All of the records must come back exactly. Please repeat them in full.

** Opening EXERCISE INPUTS block **

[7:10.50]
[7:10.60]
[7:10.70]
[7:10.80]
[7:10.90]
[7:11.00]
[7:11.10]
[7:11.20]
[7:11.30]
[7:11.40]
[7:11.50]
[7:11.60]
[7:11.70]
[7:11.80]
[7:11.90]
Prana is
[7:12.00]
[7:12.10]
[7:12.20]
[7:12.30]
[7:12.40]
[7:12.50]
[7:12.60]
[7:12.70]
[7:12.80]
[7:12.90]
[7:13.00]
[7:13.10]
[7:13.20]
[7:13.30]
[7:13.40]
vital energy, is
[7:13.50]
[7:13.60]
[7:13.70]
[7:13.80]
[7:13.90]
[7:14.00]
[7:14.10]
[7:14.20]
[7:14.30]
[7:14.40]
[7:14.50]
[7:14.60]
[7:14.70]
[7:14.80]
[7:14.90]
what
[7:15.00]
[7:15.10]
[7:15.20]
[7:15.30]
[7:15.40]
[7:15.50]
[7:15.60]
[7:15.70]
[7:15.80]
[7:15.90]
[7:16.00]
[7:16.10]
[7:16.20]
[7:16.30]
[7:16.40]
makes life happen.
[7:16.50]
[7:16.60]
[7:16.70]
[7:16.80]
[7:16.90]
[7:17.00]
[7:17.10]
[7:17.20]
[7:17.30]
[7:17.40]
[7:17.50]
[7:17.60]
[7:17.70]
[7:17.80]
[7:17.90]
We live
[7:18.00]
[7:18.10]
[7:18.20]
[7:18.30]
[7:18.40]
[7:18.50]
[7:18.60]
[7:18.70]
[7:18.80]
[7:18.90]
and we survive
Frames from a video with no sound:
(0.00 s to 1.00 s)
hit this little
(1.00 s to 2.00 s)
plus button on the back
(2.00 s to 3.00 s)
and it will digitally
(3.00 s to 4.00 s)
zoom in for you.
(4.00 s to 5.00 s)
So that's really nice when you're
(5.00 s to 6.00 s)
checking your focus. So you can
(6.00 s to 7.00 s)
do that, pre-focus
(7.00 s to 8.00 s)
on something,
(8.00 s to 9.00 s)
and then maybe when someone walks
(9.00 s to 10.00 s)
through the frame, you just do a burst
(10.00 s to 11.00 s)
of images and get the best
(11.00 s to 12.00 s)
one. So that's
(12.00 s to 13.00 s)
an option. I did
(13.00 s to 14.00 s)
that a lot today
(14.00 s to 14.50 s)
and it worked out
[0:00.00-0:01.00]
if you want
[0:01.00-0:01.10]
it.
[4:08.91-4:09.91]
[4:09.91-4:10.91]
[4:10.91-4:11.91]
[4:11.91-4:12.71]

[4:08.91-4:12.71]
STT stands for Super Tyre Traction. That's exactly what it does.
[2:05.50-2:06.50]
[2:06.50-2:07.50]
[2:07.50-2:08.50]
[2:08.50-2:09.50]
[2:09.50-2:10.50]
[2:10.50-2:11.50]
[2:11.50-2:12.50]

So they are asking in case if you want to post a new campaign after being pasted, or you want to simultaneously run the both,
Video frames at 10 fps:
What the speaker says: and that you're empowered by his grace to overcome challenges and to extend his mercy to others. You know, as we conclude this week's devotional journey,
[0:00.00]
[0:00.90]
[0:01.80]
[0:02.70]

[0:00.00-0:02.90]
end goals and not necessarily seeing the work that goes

** Closing EXERCISE INPUTS block **

◆ RESPONSE FOR THIS EXERCISE
[7:10.50]
[7:10.60]
[7:10.70]
[7:10.80]
[7:10.90]
[7:11.00]
[7:11.10]
[7:11.20]
[7:11.30]
[7:11.40]
[7:11.50]
[7:11.60]
[7:11.70]
[7:11.80]
[7:11.90]
Prana is
[7:12.00]
[7:12.10]
[7:12.20]
[7:12.30]
[7:12.40]
[7:12.50]
[7:12.60]
[7:12.70]
[7:12.80]
[7:12.90]
[7:13.00]
[7:13.10]
[7:13.20]
[7:13.30]
[7:13.40]
vital energy, is
[7:13.50]
[7:13.60]
[7:13.70]
[7:13.80]
[7:13.90]
[7:14.00]
[7:14.10]
[7:14.20]
[7:14.30]
[7:14.40]
[7:14.50]
[7:14.60]
[7:14.70]
[7:14.80]
[7:14.90]
what
[7:15.00]
[7:15.10]
[7:15.20]
[7:15.30]
[7:15.40]
[7:15.50]
[7:15.60]
[7:15.70]
[7:15.80]
[7:15.90]
[7:16.00]
[7:16.10]
[7:16.20]
[7:16.30]
[7:16.40]
makes life happen.
[7:16.50]
[7:16.60]
[7:16.70]
[7:16.80]
[7:16.90]
[7:17.00]
[7:17.10]
[7:17.20]
[7:17.30]
[7:17.40]
[7:17.50]
[7:17.60]
[7:17.70]
[7:17.80]
[7:17.90]
We live
[7:18.00]
[7:18.10]
[7:18.20]
[7:18.30]
[7:18.40]
[7:18.50]
[7:18.60]
[7:18.70]
[7:18.80]
[7:18.90]
and we survive
Frames from a video with no sound:
(0.00 s to 1.00 s)
hit this little
(1.00 s to 2.00 s)
plus button on the back
(2.00 s to 3.00 s)
and it will digitally
(3.00 s to 4.00 s)
zoom in for you.
(4.00 s to 5.00 s)
So that's really nice when you're
(5.00 s to 6.00 s)
checking your focus. So you can
(6.00 s to 7.00 s)
do that, pre-focus
(7.00 s to 8.00 s)
on something,
(8.00 s to 9.00 s)
and then maybe when someone walks
(9.00 s to 10.00 s)
through the frame, you just do a burst
(10.00 s to 11.00 s)
of images and get the best
(11.00 s to 12.00 s)
one. So that's
(12.00 s to 13.00 s)
an option. I did
(13.00 s to 14.00 s)
that a lot today
(14.00 s to 14.50 s)
and it worked out
[0:00.00-0:01.00]
if you want
[0:01.00-0:01.10]
it.
[4:08.91-4:09.91]
[4:09.91-4:10.91]
[4:10.91-4:11.91]
[4:11.91-4:12.71]

[4:08.91-4:12.71]
STT stands for Super Tyre Traction. That's exactly what it does.
[2:05.50-2:06.50]
[2:06.50-2:07.50]
[2:07.50-2:08.50]
[2:08.50-2:09.50]
[2:09.50-2:10.50]
[2:10.50-2:11.50]
[2:11.50-2:12.50]

So they are asking in case if you want to post a new campaign after being pasted, or you want to simultaneously run the both,
Video frames at 10 fps:
What the speaker says: and that you're empowered by his grace to overcome challenges and to extend his mercy to others. You know, as we conclude this week's devotional journey,
[0:00.00]
[0:00.90]
[0:01.80]
[0:02.70]

[0:00.00-0:02.90]
end goals and not necessarily seeing the work that goes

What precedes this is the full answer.